[What is required]: Where an image appears, leave it out; otherwise repeat the data exactly.

[Records for the exercise]:
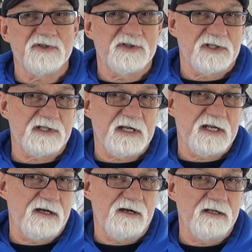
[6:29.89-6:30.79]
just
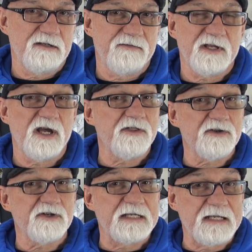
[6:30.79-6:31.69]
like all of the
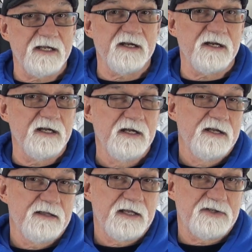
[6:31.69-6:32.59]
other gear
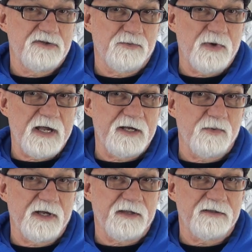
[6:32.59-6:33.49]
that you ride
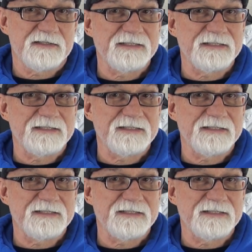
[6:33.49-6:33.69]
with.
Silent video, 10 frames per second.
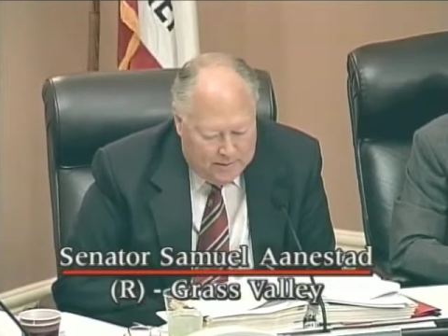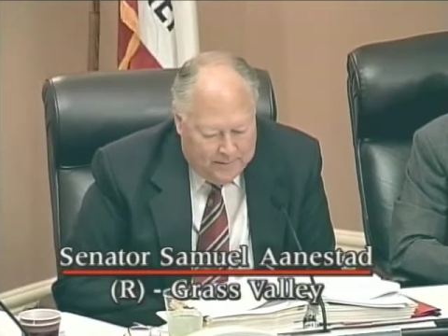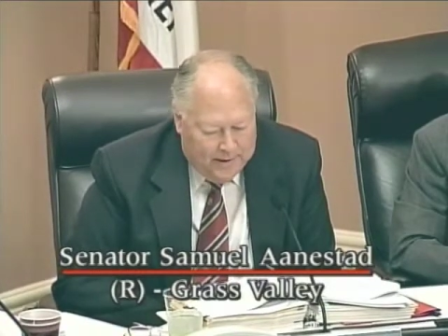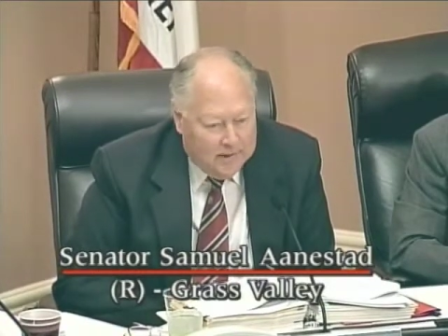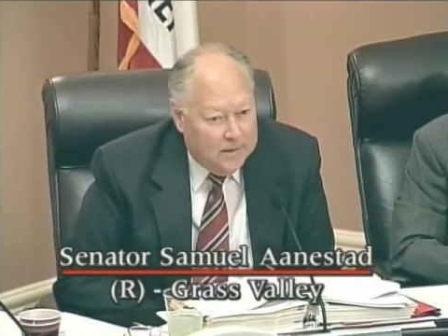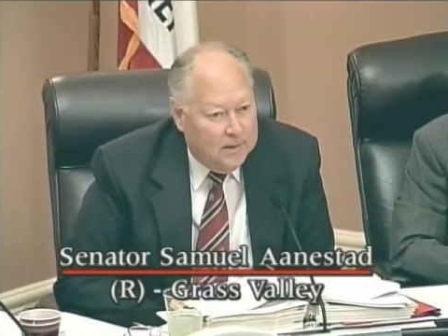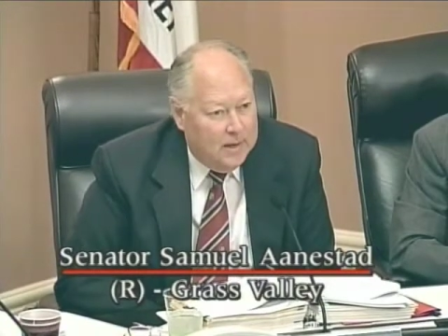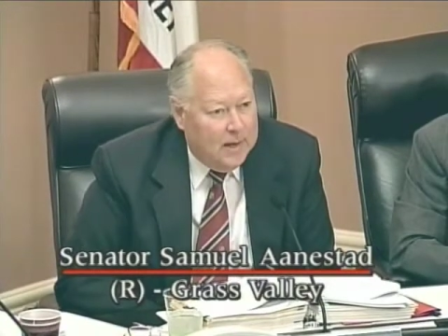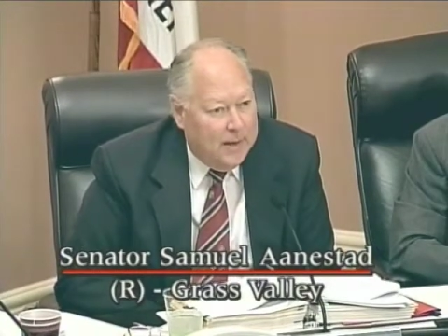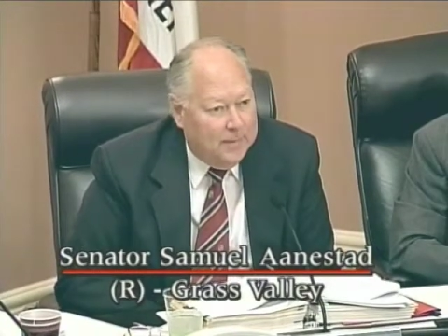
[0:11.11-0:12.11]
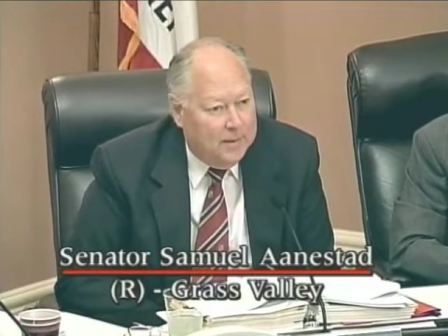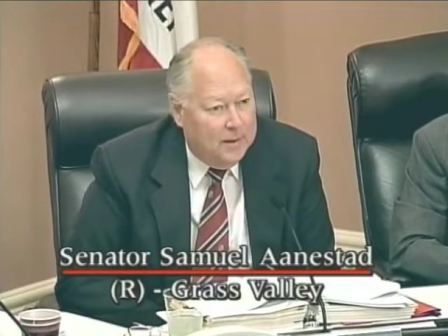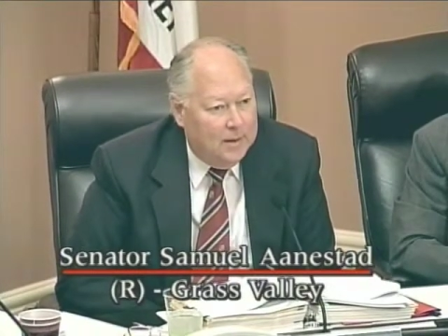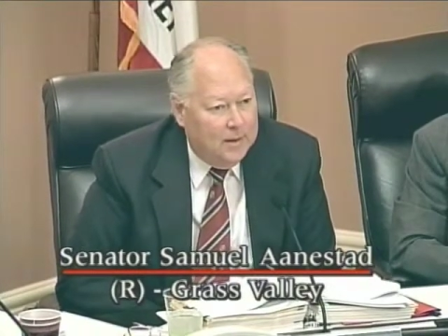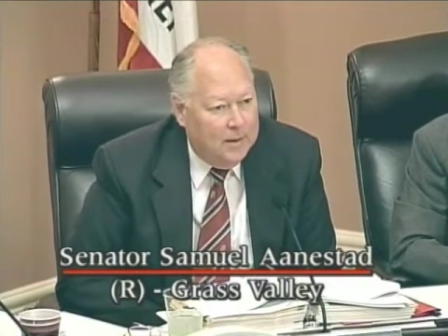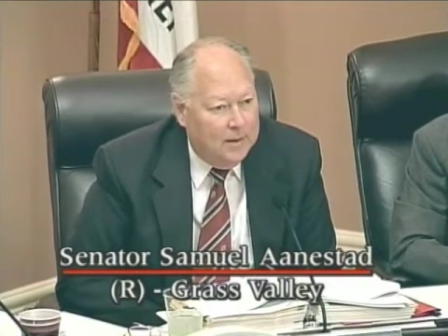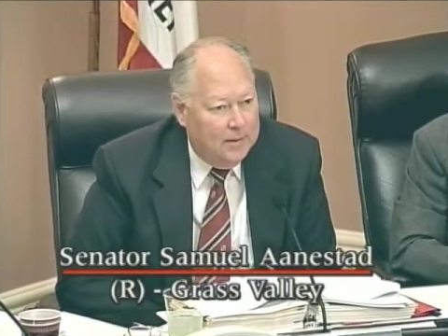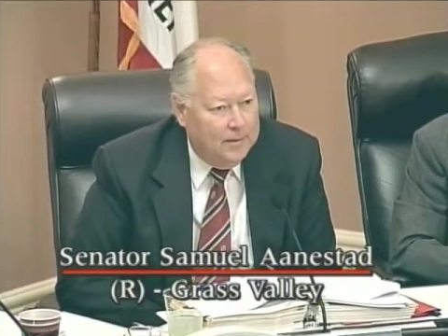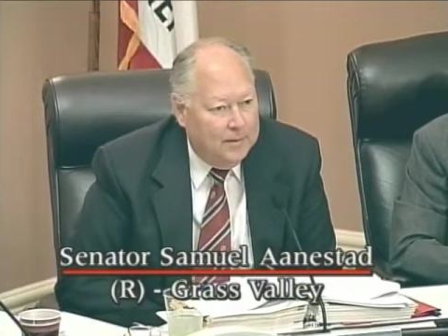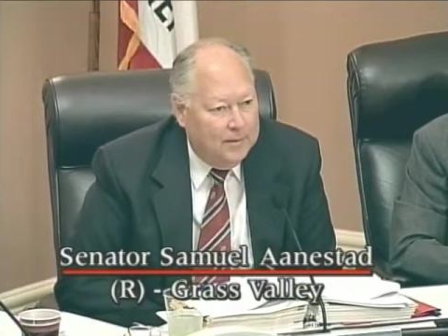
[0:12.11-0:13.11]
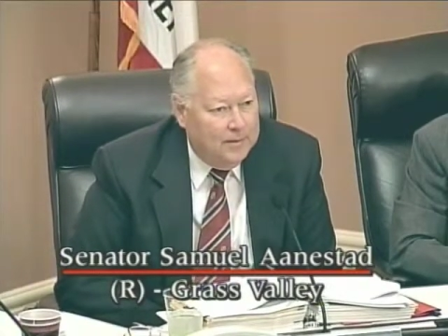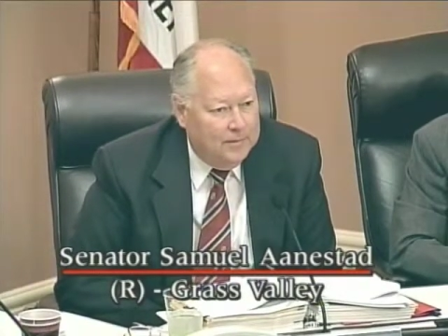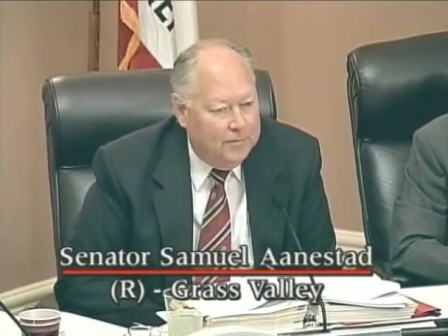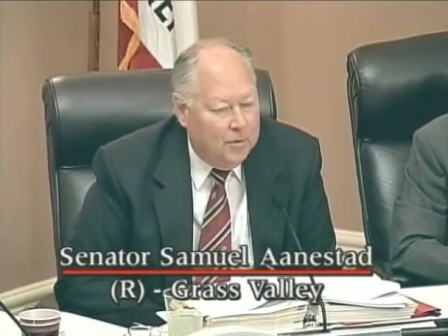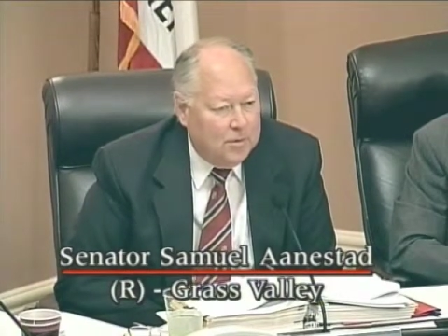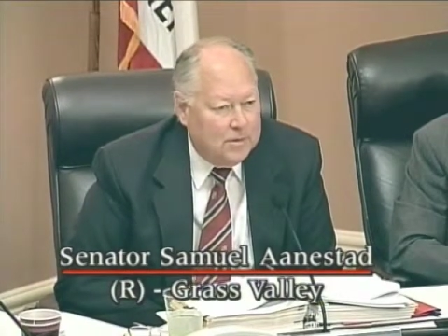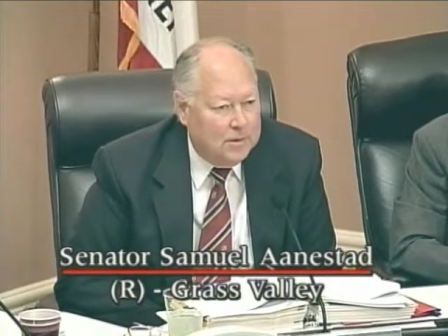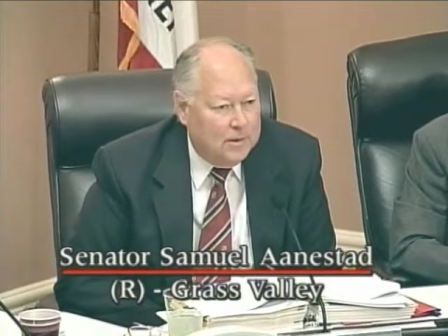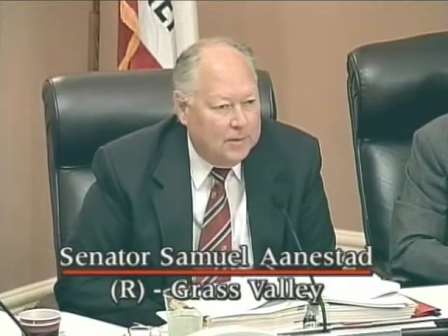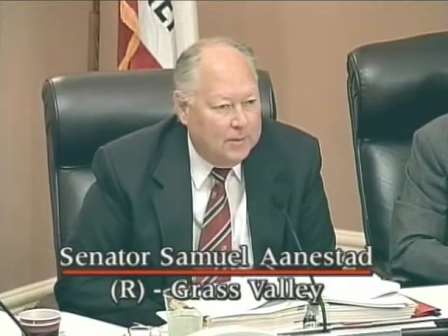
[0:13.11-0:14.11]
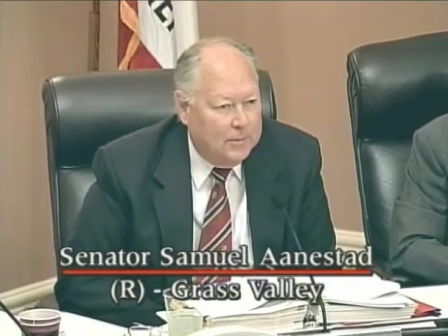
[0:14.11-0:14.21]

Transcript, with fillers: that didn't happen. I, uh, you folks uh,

[Expected answer]:
[6:29.89-6:30.79]
just
[6:30.79-6:31.69]
like all of the
[6:31.69-6:32.59]
other gear
[6:32.59-6:33.49]
that you ride
[6:33.49-6:33.69]
with.
Silent video, 10 frames per second.
[0:11.11-0:12.11]
[0:12.11-0:13.11]
[0:13.11-0:14.11]
[0:14.11-0:14.21]

Transcript, with fillers: that didn't happen. I, uh, you folks uh,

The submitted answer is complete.